- What the task requires -
Your answer must be the exact lines from the one holding "[9:24.29-9:25.29]" through the end of the entries, with no pictures.

====== Materials provided ======

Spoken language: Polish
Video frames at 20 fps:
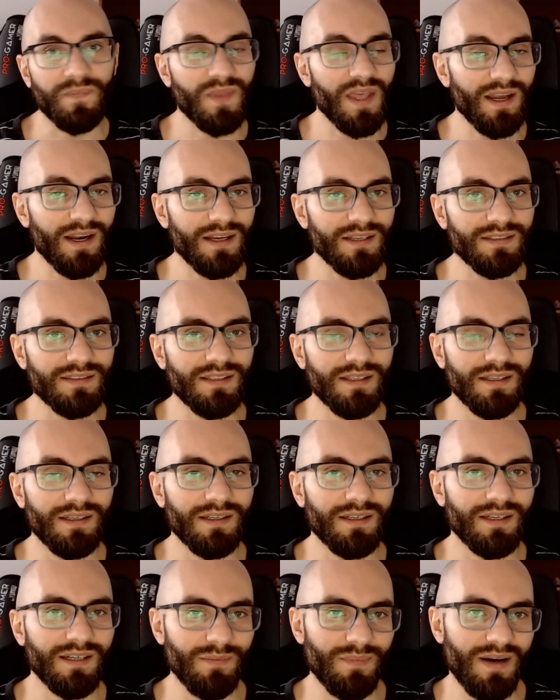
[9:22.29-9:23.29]
teraz
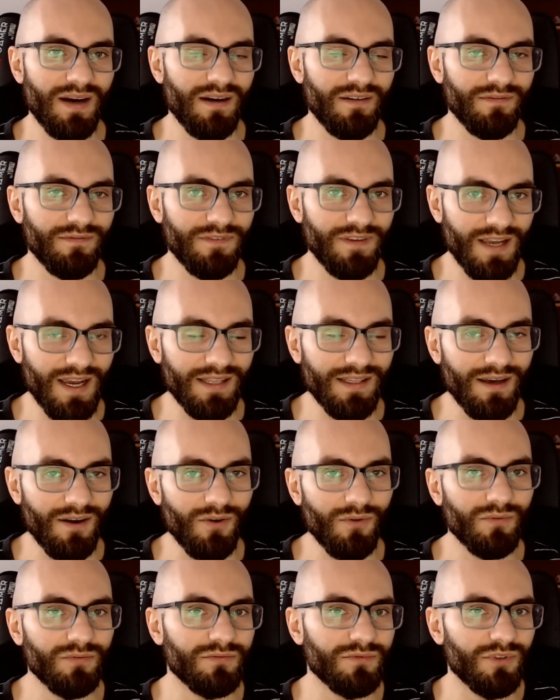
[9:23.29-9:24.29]
e, chyba
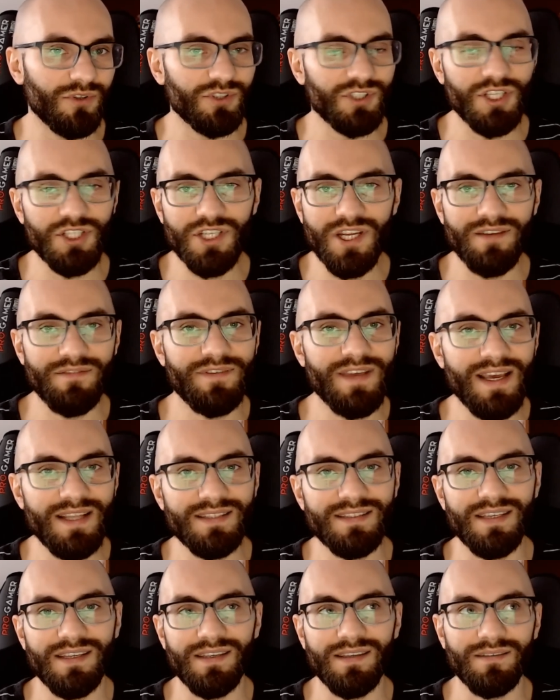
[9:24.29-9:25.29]
wygadał troszeczkę
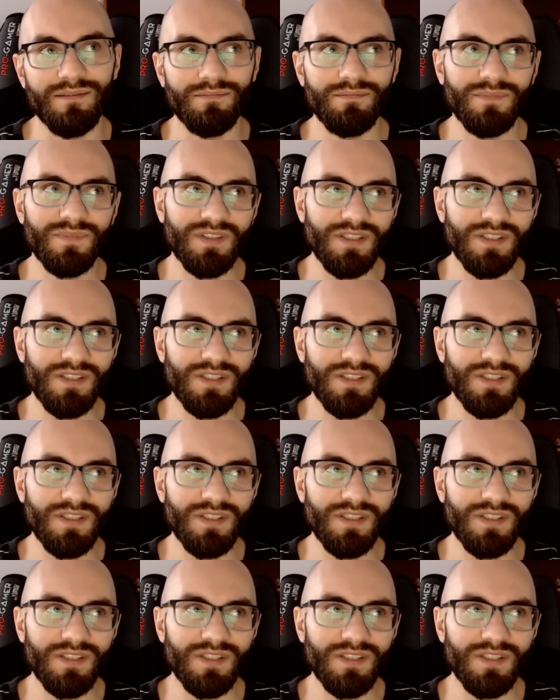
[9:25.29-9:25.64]
więcej.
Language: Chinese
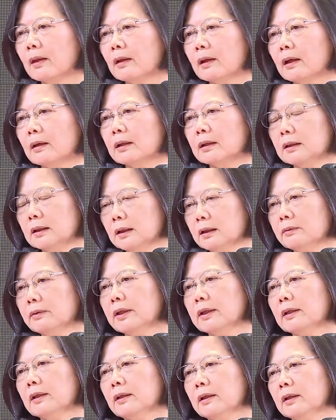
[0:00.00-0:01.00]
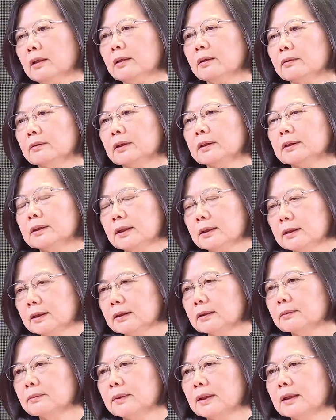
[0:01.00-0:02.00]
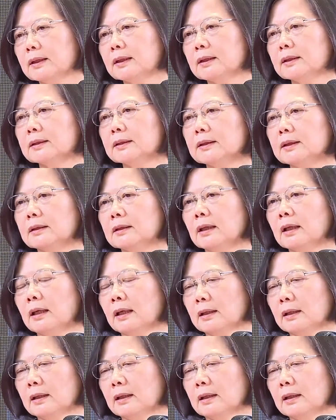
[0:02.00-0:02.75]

那因为有了政策的稳定性，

======

- Answer box -
[9:24.29-9:25.29]
wygadał troszeczkę
[9:25.29-9:25.64]
więcej.
Language: Chinese
[0:00.00-0:01.00]
[0:01.00-0:02.00]
[0:02.00-0:02.75]

那因为有了政策的稳定性，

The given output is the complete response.